Exercise description: Because only the text is wanted, repeat the records below exactly and omit the pictures.

Dataset content:
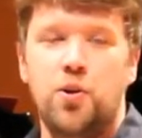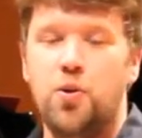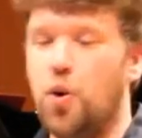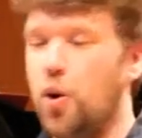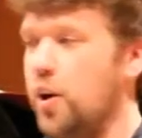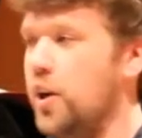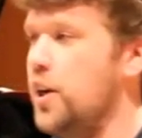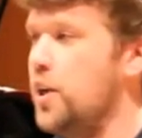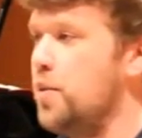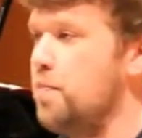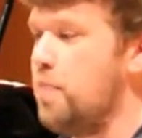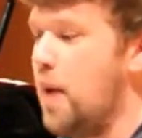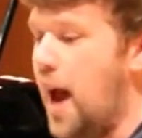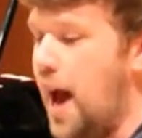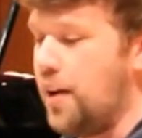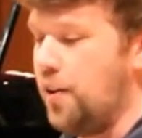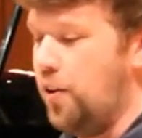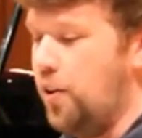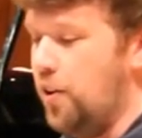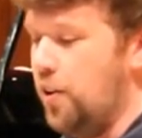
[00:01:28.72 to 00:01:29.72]
who are in a
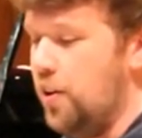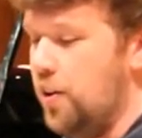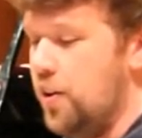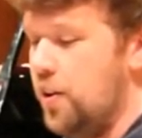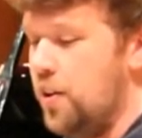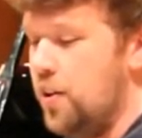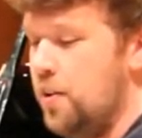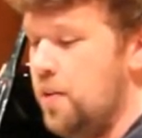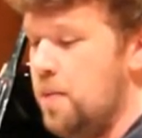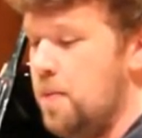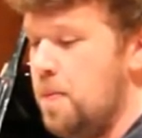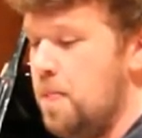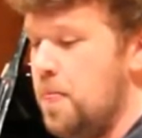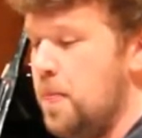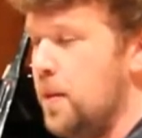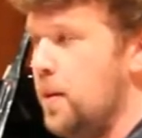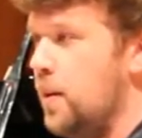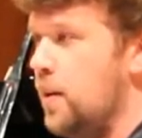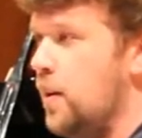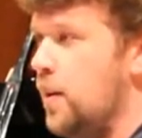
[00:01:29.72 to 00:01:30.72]
battle.
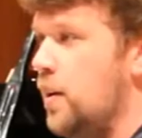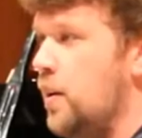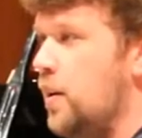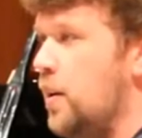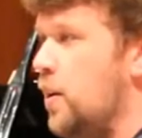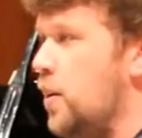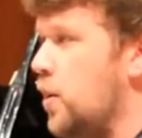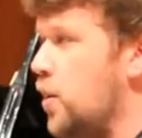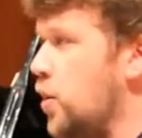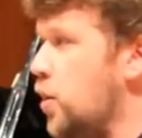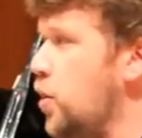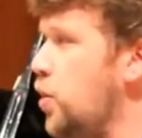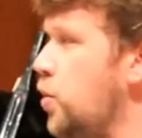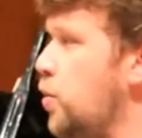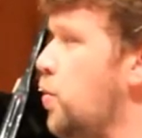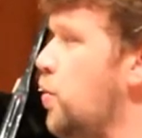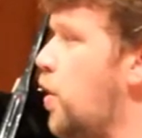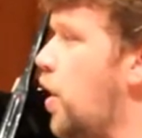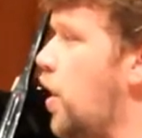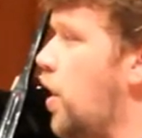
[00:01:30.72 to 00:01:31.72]

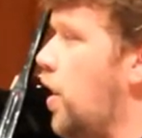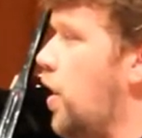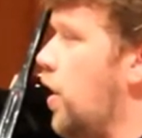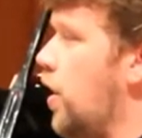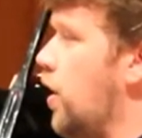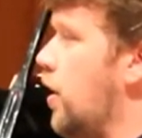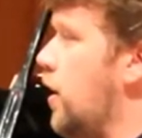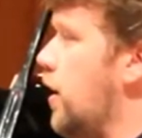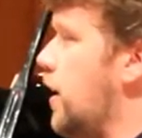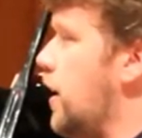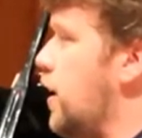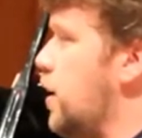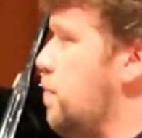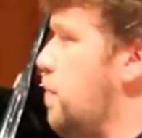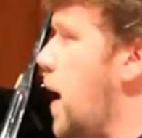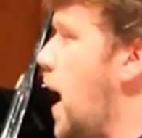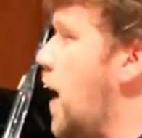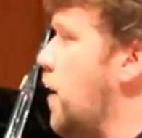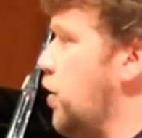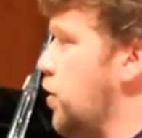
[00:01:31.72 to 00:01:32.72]
You are in a
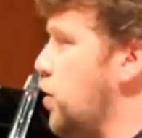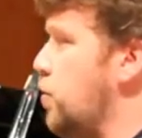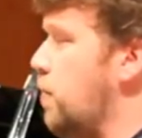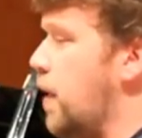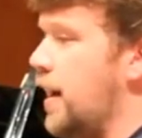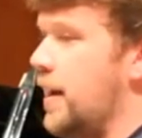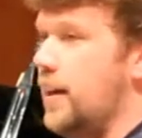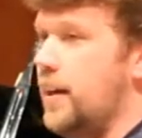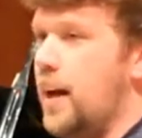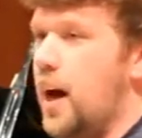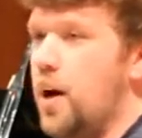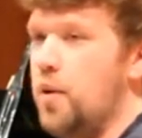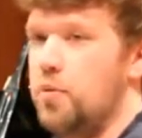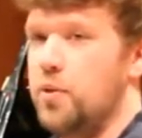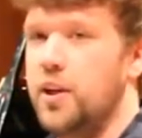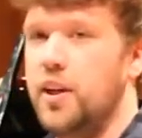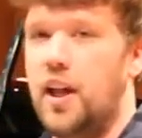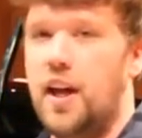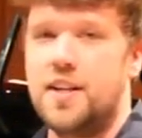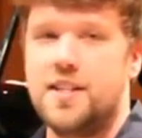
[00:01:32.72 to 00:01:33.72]
battle. You might not
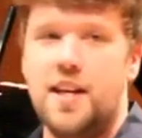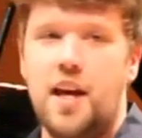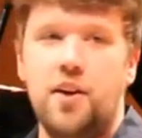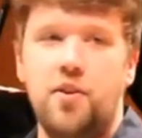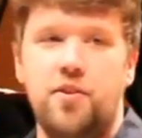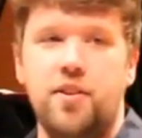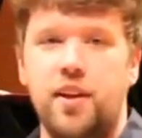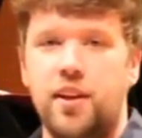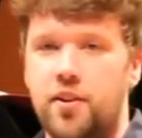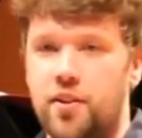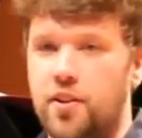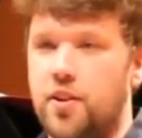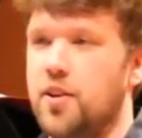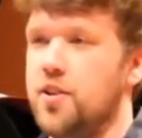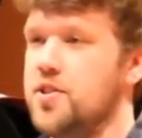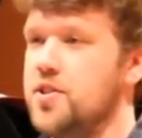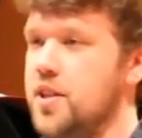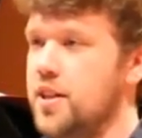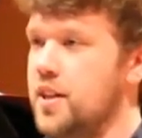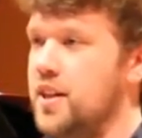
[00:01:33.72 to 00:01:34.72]
realize that. You think you're you
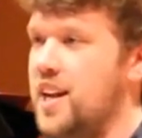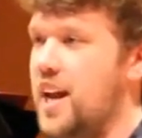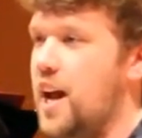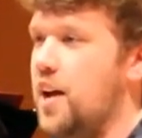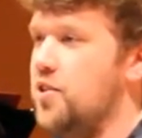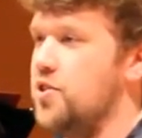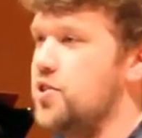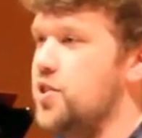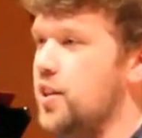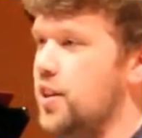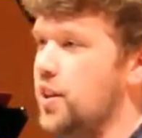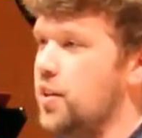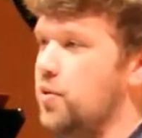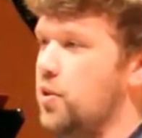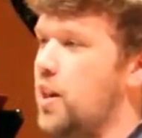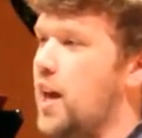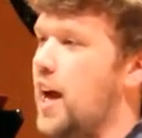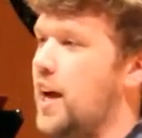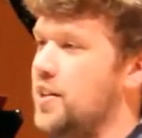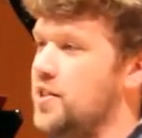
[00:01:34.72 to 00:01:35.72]
know, sitting down, chilling,
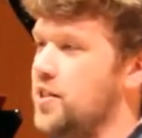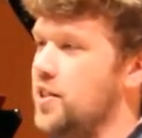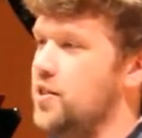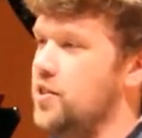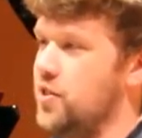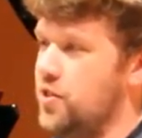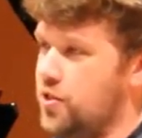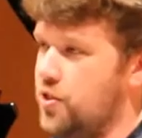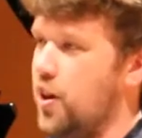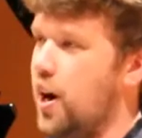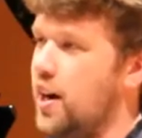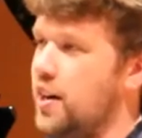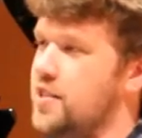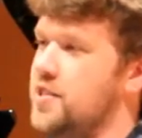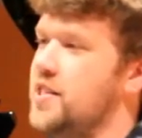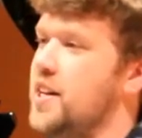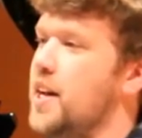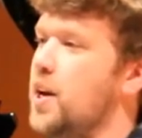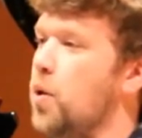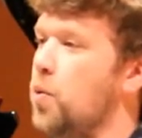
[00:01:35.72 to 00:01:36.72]
relaxing, just trying to
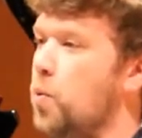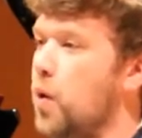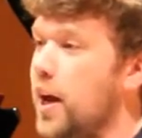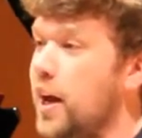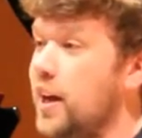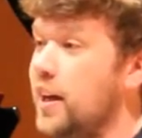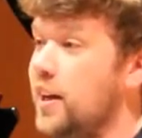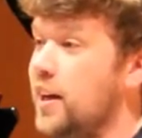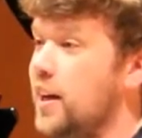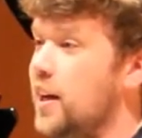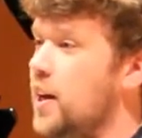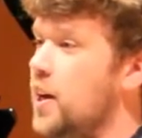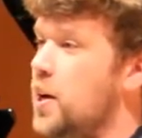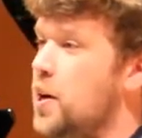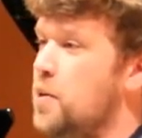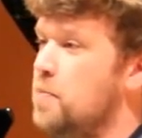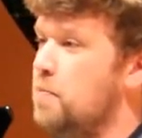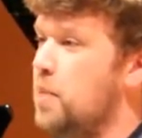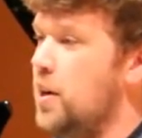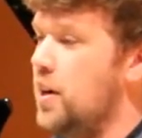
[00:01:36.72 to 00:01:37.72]
stay awake.
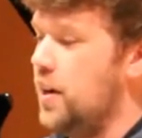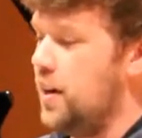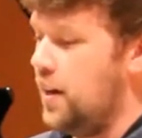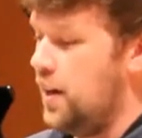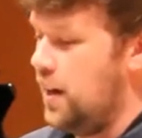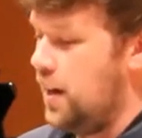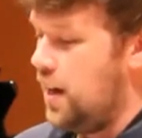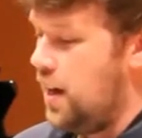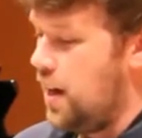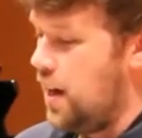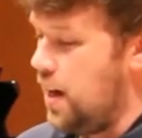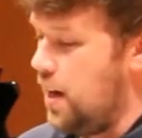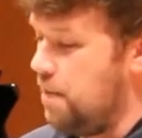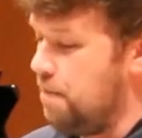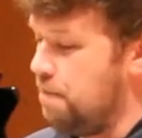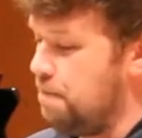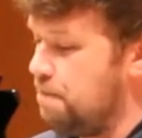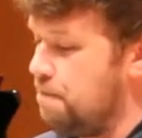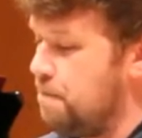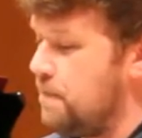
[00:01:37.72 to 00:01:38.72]
But
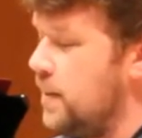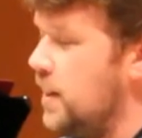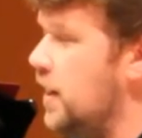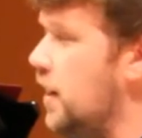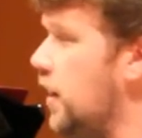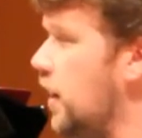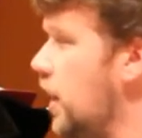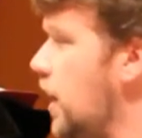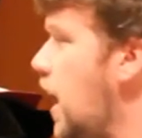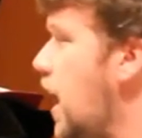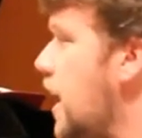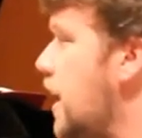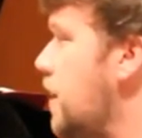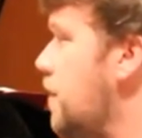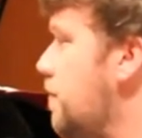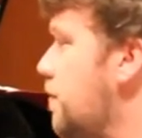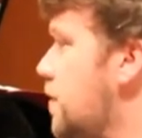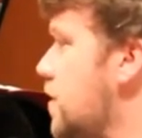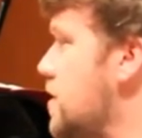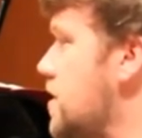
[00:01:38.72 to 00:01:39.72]
um,
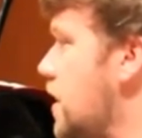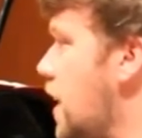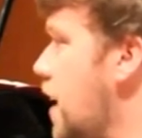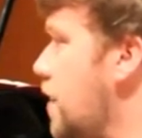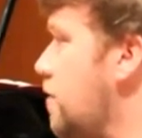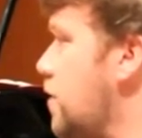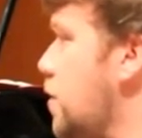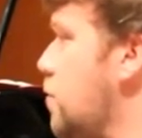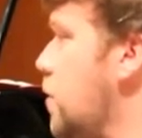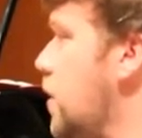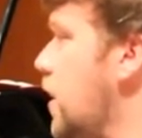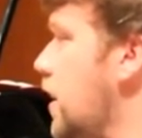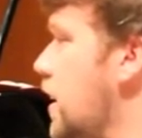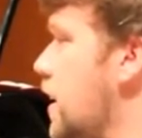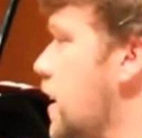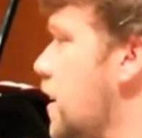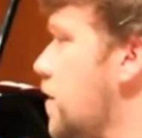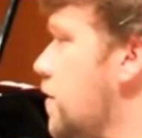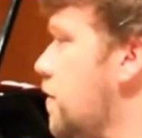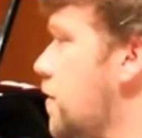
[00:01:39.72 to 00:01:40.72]
life, this life that we
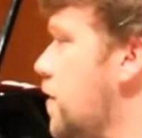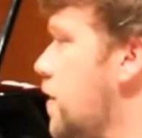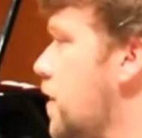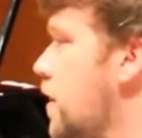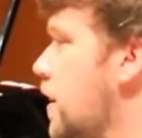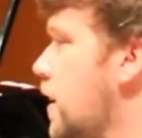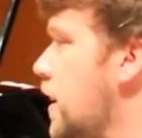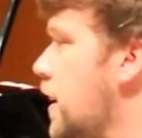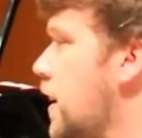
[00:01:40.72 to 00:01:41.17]
live,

Result of the exercise:
[00:01:28.72 to 00:01:29.72]
who are in a
[00:01:29.72 to 00:01:30.72]
battle.
[00:01:30.72 to 00:01:31.72]

[00:01:31.72 to 00:01:32.72]
You are in a
[00:01:32.72 to 00:01:33.72]
battle. You might not
[00:01:33.72 to 00:01:34.72]
realize that. You think you're you
[00:01:34.72 to 00:01:35.72]
know, sitting down, chilling,
[00:01:35.72 to 00:01:36.72]
relaxing, just trying to
[00:01:36.72 to 00:01:37.72]
stay awake.
[00:01:37.72 to 00:01:38.72]
But
[00:01:38.72 to 00:01:39.72]
um,
[00:01:39.72 to 00:01:40.72]
life, this life that we
[00:01:40.72 to 00:01:41.17]
live,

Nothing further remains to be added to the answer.